*Directions for this task*
Your task is to print each entry exactly as written.

(Items from a data source)
-*-

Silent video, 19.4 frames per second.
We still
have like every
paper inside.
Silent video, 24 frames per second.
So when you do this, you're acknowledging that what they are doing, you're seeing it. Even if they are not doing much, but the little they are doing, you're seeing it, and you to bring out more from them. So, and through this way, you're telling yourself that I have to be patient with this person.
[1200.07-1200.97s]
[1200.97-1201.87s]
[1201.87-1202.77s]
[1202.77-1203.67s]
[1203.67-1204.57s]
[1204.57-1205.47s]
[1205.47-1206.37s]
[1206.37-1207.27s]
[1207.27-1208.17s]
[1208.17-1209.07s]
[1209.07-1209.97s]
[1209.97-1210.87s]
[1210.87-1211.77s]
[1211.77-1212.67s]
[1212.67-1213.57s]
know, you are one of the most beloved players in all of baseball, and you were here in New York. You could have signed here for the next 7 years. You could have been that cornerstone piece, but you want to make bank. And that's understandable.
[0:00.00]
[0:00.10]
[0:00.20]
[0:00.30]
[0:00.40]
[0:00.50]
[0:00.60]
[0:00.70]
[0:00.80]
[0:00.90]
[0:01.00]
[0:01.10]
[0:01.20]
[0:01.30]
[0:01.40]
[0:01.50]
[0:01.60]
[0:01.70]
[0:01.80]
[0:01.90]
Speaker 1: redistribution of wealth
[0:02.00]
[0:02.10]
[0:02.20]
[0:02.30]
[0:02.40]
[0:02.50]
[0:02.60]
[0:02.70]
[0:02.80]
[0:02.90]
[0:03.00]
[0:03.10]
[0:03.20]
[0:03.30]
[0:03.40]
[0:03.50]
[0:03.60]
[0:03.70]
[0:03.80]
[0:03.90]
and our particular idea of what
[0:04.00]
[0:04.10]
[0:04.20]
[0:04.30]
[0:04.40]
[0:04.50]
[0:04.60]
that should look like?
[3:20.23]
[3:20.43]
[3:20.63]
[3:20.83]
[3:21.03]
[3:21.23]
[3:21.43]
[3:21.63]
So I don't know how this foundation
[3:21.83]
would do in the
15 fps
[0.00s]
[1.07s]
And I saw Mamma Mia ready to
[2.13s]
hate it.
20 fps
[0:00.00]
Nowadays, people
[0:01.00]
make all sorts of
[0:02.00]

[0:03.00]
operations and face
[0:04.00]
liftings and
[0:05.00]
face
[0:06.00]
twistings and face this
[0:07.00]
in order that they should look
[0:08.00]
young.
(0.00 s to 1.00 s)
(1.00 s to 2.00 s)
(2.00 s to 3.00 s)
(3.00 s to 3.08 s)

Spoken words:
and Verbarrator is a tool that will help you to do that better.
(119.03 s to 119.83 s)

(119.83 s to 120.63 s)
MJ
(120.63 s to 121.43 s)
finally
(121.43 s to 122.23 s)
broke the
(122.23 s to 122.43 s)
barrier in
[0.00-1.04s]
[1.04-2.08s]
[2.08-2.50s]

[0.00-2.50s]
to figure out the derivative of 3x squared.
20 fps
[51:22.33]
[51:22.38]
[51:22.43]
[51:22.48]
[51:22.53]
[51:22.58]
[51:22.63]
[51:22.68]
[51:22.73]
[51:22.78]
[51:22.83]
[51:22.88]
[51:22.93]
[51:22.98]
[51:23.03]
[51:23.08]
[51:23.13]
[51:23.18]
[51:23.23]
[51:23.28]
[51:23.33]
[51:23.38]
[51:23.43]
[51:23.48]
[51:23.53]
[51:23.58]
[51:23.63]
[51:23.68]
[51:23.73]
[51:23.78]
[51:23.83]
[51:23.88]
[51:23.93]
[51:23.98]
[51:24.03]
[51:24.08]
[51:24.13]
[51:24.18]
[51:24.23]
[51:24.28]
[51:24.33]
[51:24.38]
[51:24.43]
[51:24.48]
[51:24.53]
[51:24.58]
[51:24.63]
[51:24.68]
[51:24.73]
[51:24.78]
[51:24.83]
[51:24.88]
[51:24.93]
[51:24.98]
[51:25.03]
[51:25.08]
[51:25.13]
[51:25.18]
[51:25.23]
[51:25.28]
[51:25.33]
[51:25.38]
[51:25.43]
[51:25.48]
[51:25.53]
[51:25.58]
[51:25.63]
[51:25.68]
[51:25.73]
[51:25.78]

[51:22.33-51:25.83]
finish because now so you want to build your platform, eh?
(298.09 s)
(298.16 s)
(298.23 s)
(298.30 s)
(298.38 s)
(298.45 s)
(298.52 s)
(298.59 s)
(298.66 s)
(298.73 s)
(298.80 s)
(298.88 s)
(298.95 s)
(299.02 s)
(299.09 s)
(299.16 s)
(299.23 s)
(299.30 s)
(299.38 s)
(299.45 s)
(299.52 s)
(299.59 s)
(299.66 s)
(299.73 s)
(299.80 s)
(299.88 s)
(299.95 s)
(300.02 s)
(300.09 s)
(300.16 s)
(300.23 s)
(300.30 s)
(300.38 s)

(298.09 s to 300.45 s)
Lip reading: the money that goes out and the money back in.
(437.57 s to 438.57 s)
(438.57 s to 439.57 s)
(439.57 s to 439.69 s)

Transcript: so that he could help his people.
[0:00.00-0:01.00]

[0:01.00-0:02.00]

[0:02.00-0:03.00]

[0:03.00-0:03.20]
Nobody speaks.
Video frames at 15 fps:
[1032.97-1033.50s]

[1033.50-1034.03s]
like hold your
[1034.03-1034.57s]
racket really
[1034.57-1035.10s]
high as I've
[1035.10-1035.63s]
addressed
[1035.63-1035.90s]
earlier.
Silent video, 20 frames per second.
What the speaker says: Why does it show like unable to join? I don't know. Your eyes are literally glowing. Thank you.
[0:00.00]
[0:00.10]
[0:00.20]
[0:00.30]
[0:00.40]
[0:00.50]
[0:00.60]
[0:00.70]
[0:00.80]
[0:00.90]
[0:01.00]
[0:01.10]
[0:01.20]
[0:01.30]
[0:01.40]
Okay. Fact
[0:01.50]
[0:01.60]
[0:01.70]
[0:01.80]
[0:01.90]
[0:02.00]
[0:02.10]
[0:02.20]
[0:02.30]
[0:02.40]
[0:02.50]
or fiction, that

-*-

*Solution for this problem*
Silent video, 19.4 frames per second.
We still
have like every
paper inside.
Silent video, 24 frames per second.
So when you do this, you're acknowledging that what they are doing, you're seeing it. Even if they are not doing much, but the little they are doing, you're seeing it, and you to bring out more from them. So, and through this way, you're telling yourself that I have to be patient with this person.
[1200.07-1200.97s]
[1200.97-1201.87s]
[1201.87-1202.77s]
[1202.77-1203.67s]
[1203.67-1204.57s]
[1204.57-1205.47s]
[1205.47-1206.37s]
[1206.37-1207.27s]
[1207.27-1208.17s]
[1208.17-1209.07s]
[1209.07-1209.97s]
[1209.97-1210.87s]
[1210.87-1211.77s]
[1211.77-1212.67s]
[1212.67-1213.57s]
know, you are one of the most beloved players in all of baseball, and you were here in New York. You could have signed here for the next 7 years. You could have been that cornerstone piece, but you want to make bank. And that's understandable.
[0:00.00]
[0:00.10]
[0:00.20]
[0:00.30]
[0:00.40]
[0:00.50]
[0:00.60]
[0:00.70]
[0:00.80]
[0:00.90]
[0:01.00]
[0:01.10]
[0:01.20]
[0:01.30]
[0:01.40]
[0:01.50]
[0:01.60]
[0:01.70]
[0:01.80]
[0:01.90]
Speaker 1: redistribution of wealth
[0:02.00]
[0:02.10]
[0:02.20]
[0:02.30]
[0:02.40]
[0:02.50]
[0:02.60]
[0:02.70]
[0:02.80]
[0:02.90]
[0:03.00]
[0:03.10]
[0:03.20]
[0:03.30]
[0:03.40]
[0:03.50]
[0:03.60]
[0:03.70]
[0:03.80]
[0:03.90]
and our particular idea of what
[0:04.00]
[0:04.10]
[0:04.20]
[0:04.30]
[0:04.40]
[0:04.50]
[0:04.60]
that should look like?
[3:20.23]
[3:20.43]
[3:20.63]
[3:20.83]
[3:21.03]
[3:21.23]
[3:21.43]
[3:21.63]
So I don't know how this foundation
[3:21.83]
would do in the
15 fps
[0.00s]
[1.07s]
And I saw Mamma Mia ready to
[2.13s]
hate it.
20 fps
[0:00.00]
Nowadays, people
[0:01.00]
make all sorts of
[0:02.00]

[0:03.00]
operations and face
[0:04.00]
liftings and
[0:05.00]
face
[0:06.00]
twistings and face this
[0:07.00]
in order that they should look
[0:08.00]
young.
(0.00 s to 1.00 s)
(1.00 s to 2.00 s)
(2.00 s to 3.00 s)
(3.00 s to 3.08 s)

Spoken words:
and Verbarrator is a tool that will help you to do that better.
(119.03 s to 119.83 s)

(119.83 s to 120.63 s)
MJ
(120.63 s to 121.43 s)
finally
(121.43 s to 122.23 s)
broke the
(122.23 s to 122.43 s)
barrier in
[0.00-1.04s]
[1.04-2.08s]
[2.08-2.50s]

[0.00-2.50s]
to figure out the derivative of 3x squared.
20 fps
[51:22.33]
[51:22.38]
[51:22.43]
[51:22.48]
[51:22.53]
[51:22.58]
[51:22.63]
[51:22.68]
[51:22.73]
[51:22.78]
[51:22.83]
[51:22.88]
[51:22.93]
[51:22.98]
[51:23.03]
[51:23.08]
[51:23.13]
[51:23.18]
[51:23.23]
[51:23.28]
[51:23.33]
[51:23.38]
[51:23.43]
[51:23.48]
[51:23.53]
[51:23.58]
[51:23.63]
[51:23.68]
[51:23.73]
[51:23.78]
[51:23.83]
[51:23.88]
[51:23.93]
[51:23.98]
[51:24.03]
[51:24.08]
[51:24.13]
[51:24.18]
[51:24.23]
[51:24.28]
[51:24.33]
[51:24.38]
[51:24.43]
[51:24.48]
[51:24.53]
[51:24.58]
[51:24.63]
[51:24.68]
[51:24.73]
[51:24.78]
[51:24.83]
[51:24.88]
[51:24.93]
[51:24.98]
[51:25.03]
[51:25.08]
[51:25.13]
[51:25.18]
[51:25.23]
[51:25.28]
[51:25.33]
[51:25.38]
[51:25.43]
[51:25.48]
[51:25.53]
[51:25.58]
[51:25.63]
[51:25.68]
[51:25.73]
[51:25.78]

[51:22.33-51:25.83]
finish because now so you want to build your platform, eh?
(298.09 s)
(298.16 s)
(298.23 s)
(298.30 s)
(298.38 s)
(298.45 s)
(298.52 s)
(298.59 s)
(298.66 s)
(298.73 s)
(298.80 s)
(298.88 s)
(298.95 s)
(299.02 s)
(299.09 s)
(299.16 s)
(299.23 s)
(299.30 s)
(299.38 s)
(299.45 s)
(299.52 s)
(299.59 s)
(299.66 s)
(299.73 s)
(299.80 s)
(299.88 s)
(299.95 s)
(300.02 s)
(300.09 s)
(300.16 s)
(300.23 s)
(300.30 s)
(300.38 s)

(298.09 s to 300.45 s)
Lip reading: the money that goes out and the money back in.
(437.57 s to 438.57 s)
(438.57 s to 439.57 s)
(439.57 s to 439.69 s)

Transcript: so that he could help his people.
[0:00.00-0:01.00]

[0:01.00-0:02.00]

[0:02.00-0:03.00]

[0:03.00-0:03.20]
Nobody speaks.
Video frames at 15 fps:
[1032.97-1033.50s]

[1033.50-1034.03s]
like hold your
[1034.03-1034.57s]
racket really
[1034.57-1035.10s]
high as I've
[1035.10-1035.63s]
addressed
[1035.63-1035.90s]
earlier.
Silent video, 20 frames per second.
What the speaker says: Why does it show like unable to join? I don't know. Your eyes are literally glowing. Thank you.
[0:00.00]
[0:00.10]
[0:00.20]
[0:00.30]
[0:00.40]
[0:00.50]
[0:00.60]
[0:00.70]
[0:00.80]
[0:00.90]
[0:01.00]
[0:01.10]
[0:01.20]
[0:01.30]
[0:01.40]
Okay. Fact
[0:01.50]
[0:01.60]
[0:01.70]
[0:01.80]
[0:01.90]
[0:02.00]
[0:02.10]
[0:02.20]
[0:02.30]
[0:02.40]
[0:02.50]
or fiction, that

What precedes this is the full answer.